Hospitals: 13,400 public beds (1000 closed in last year, 18,000 in 1980), 107,000 staff (4,000 jobs lost in last 2 years). 100% of population entitled to public hospital services (user fees introduced in 1990s; ED charge and daily inpatients charge) but about 50% of population take out additional (tax-free) private health insurance, most of which is to secure a private room in a public hospital (2,500 earmarked private) and to see a specialist doctor more quickly. There are also 2000 beds in private hospitals who cherry-pick largely elective work. Attempt to builds 1000 extra private hospital beds on public hospital sites failed due to the recession. 2-tier system.
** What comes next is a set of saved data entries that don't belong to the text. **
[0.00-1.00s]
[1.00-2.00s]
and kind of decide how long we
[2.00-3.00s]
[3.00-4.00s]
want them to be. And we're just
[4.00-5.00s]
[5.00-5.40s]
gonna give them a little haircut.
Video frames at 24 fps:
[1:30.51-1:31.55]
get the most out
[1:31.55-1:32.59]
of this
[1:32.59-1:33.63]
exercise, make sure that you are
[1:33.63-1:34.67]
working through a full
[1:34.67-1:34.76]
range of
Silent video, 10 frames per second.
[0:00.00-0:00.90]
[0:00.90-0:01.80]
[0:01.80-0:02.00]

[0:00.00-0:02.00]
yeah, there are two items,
Primary Care: 33% have medical cards giving free GP care and free medications. 6% free GP only. Everyone entitled to reclaim medication costs over €120 per month and all medical expenses (including additional private insurance is tax deductible. Some combined pharmacy, GP health clinics built in 2000s.
€16 billion spent on health per year (under severe attack in government austerity plan under EU-IMF monitoring).
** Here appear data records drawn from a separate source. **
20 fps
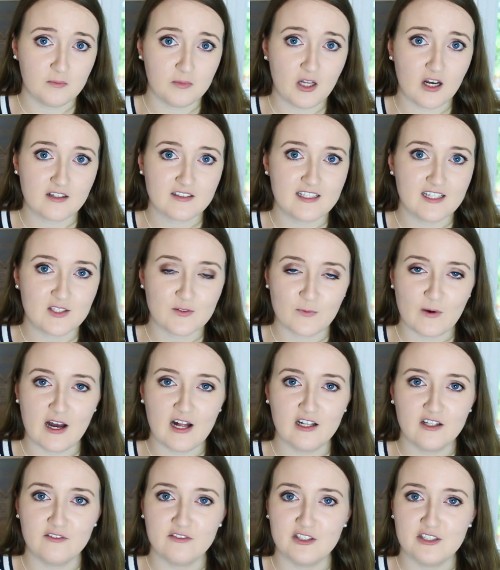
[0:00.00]
blocks as
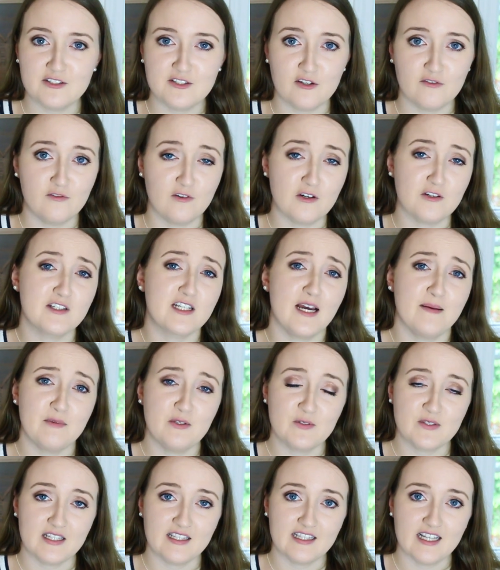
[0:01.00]
well if it is your first time
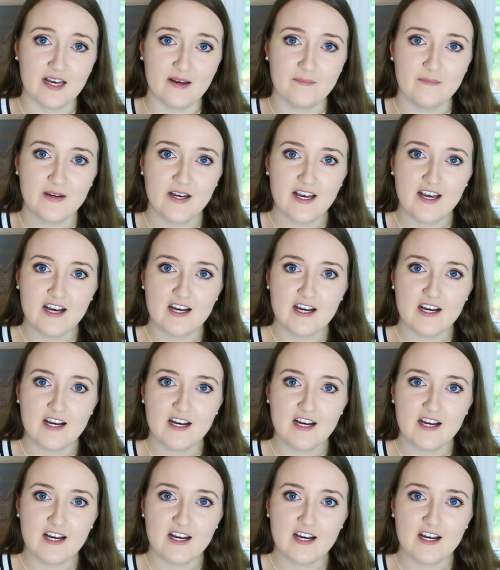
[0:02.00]
using them,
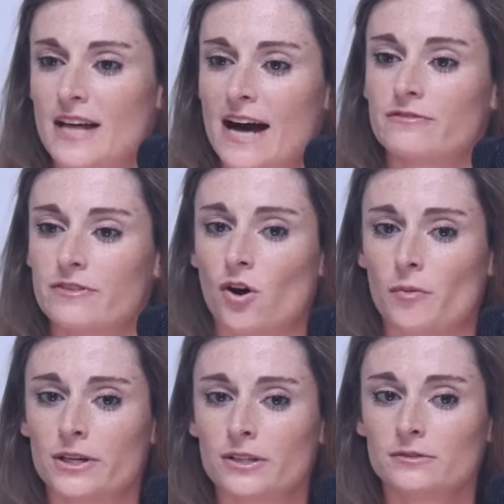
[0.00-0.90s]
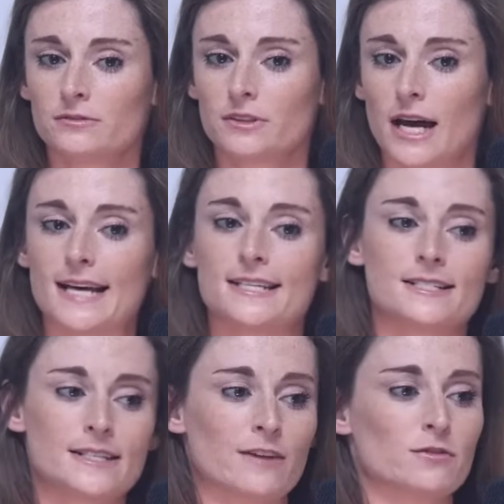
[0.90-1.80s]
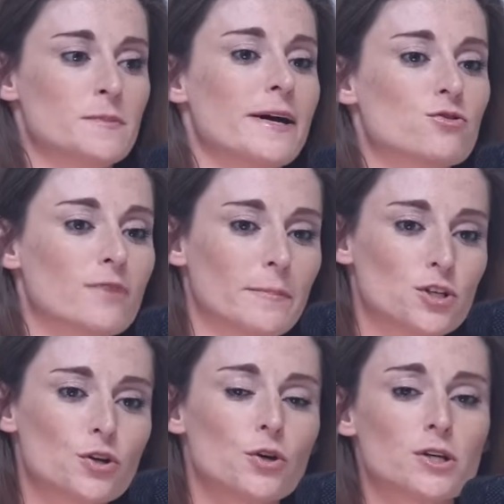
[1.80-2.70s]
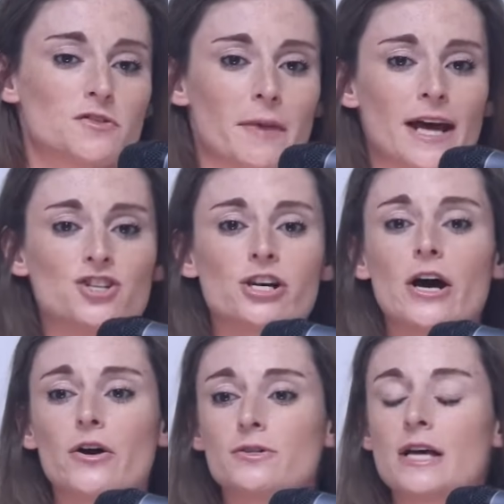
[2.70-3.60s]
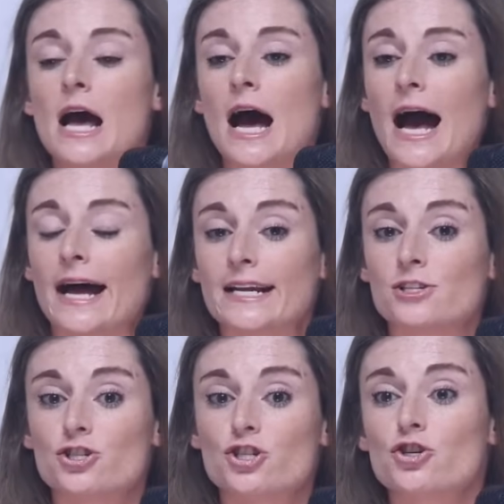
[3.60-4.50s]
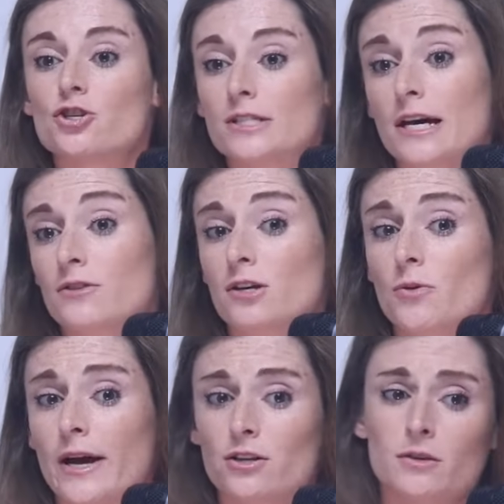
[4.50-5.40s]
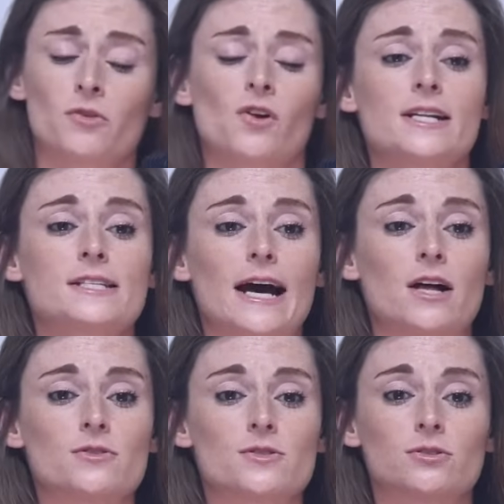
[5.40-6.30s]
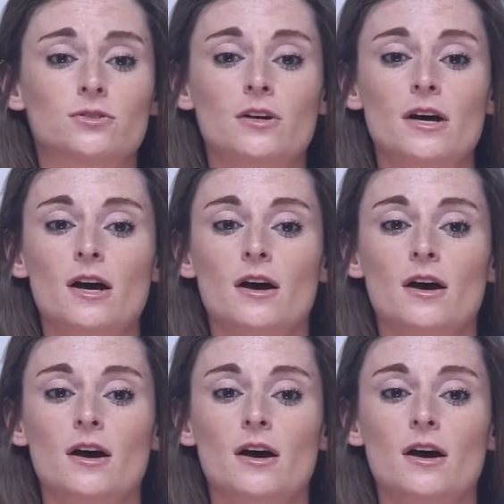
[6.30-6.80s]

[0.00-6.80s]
of that phenomenon, as I say, from special rapporteurs, from NGOs, at institutions like the UN Human Rights Council,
Elected health boards were abolished in 2005 and a bureaucratic ‘Health Service Executive’ set up by a neoliberal health minister. Accountability to department of health was also much reduced. So democracy is weak and planning and prevention underfunded and disorganised. New neoliberal health minister (a GP) has reversed these changes but has announced a plan to introduce ‘Universal Health Insurance’ aiming to copy the ‘reforms’ in Netherlands in 2006 and universalise a private health insurance market. For a public sick of a 2-tier system ‘universal’ sounds attractive. Propaganda about ‘efficiency’ in the private sector is common while the failures of market systems in the US and Netherlands are underreported. The government is also slow to give any real details of their plan but have promised a white paper.
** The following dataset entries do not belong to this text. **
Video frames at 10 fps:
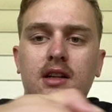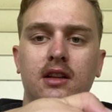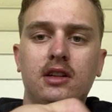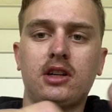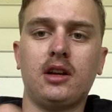into
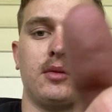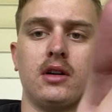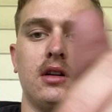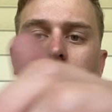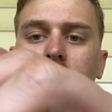the
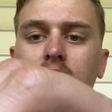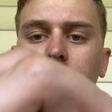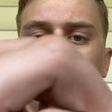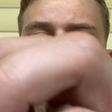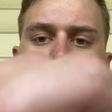chamber, and
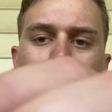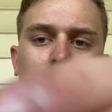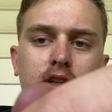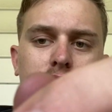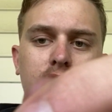you're able
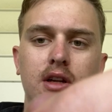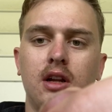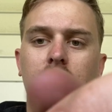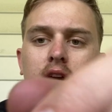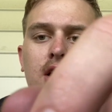to shoot it.
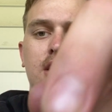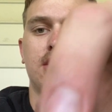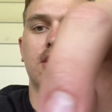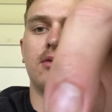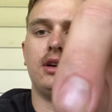
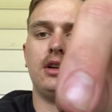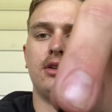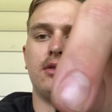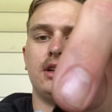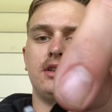So what you're
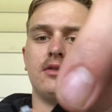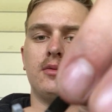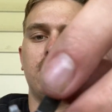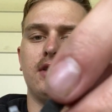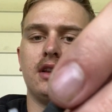doing is you're
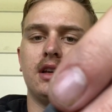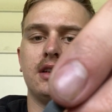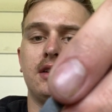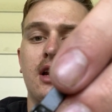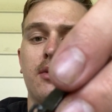removing
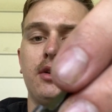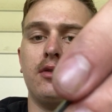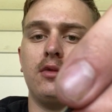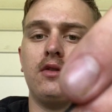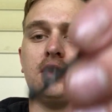this. Now when you
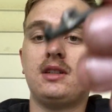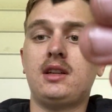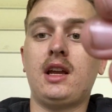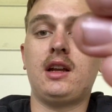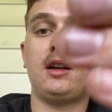remove this,
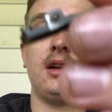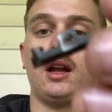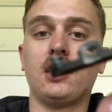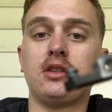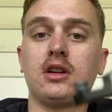take
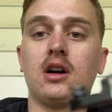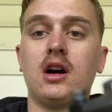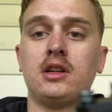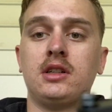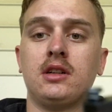extra
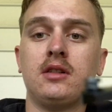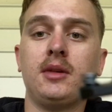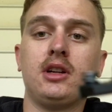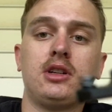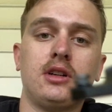caution to
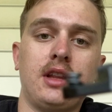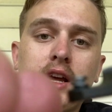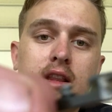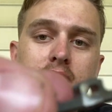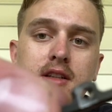make sure
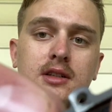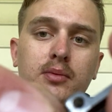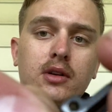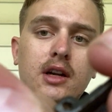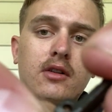that this
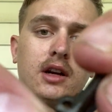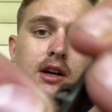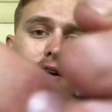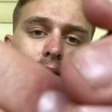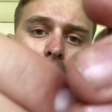spring right
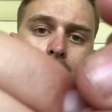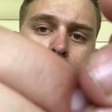here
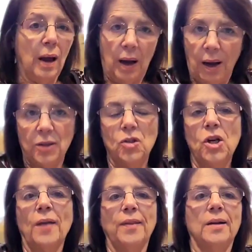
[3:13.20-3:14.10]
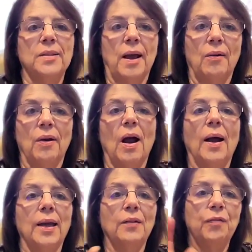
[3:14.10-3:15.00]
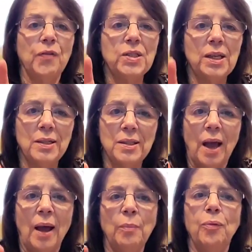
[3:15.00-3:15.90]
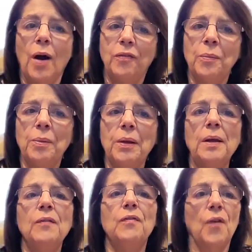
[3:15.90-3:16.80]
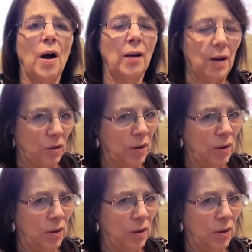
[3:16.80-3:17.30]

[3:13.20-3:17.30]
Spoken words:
I jot that down. I get 15 a day, preferably 5.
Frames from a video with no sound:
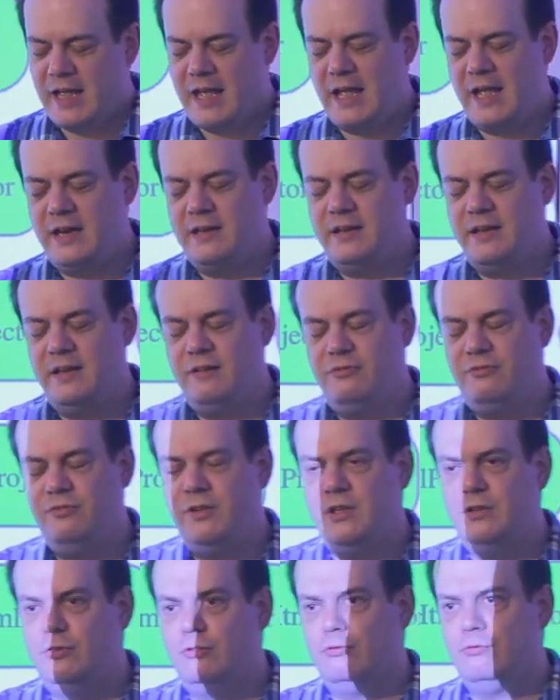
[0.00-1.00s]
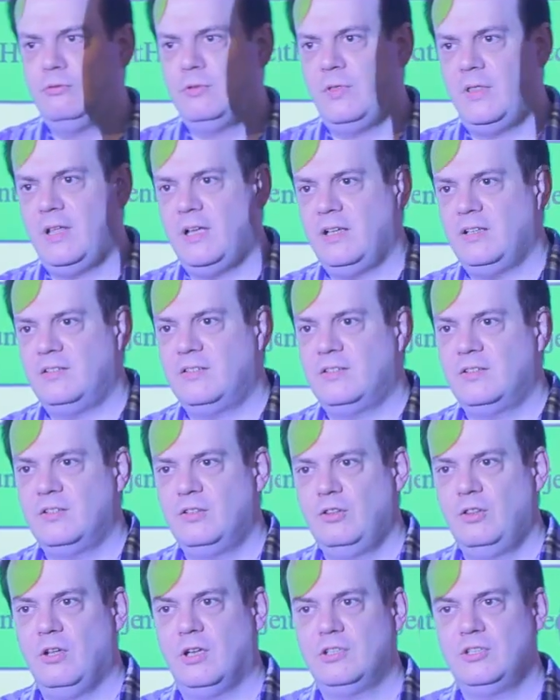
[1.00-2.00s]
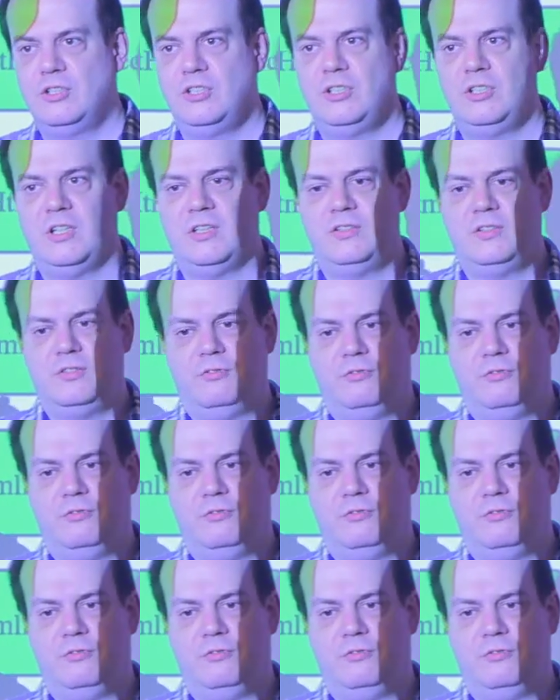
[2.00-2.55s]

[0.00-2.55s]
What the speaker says: And if we do this not just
Campaigns against ‘privatisation’ or ‘marketisation’ are generally seen as abstract and possibly involve a distaste for ‘politicising’ healthcare. However where a rationalisation programme known as the ‘Hanly’ plan involves reduction in hospital beds and staff, especially where closure is threatened, demonstrations have been large (thousands) and sometimes huge (tens of thousands). Campaigns to defend services, usually hospitals, have often been dissipated by winning concessions or by a focus on getting a hospital candidate elected or lobbying politicians. Fear of appearing ‘political’ sometimes paralyses participants and can be used by right-wing forces to disrupt and divert campaigns back to establishment politicians.
Despite some huge marches against cuts in public services (100,000 marched) and austerity (70,000 marched in freezing conditions) trade union leaders have actively encouraged collaboration with embargoes on staffing in a ‘partnership’ process which ended in 2009 but which they beg the government to return to (the president of the Irish Congress of Trade unions is called Begg). Union members, under general attack by the right-wing press as public sector workers often lack confidence to seek solidarity from the public and to argue that good conditions for health workers (bar senior doctors and managers) is good for the quality of services.
The EU-IMF austerity package and the ‘Dutch model’ health reforms are now centre stage.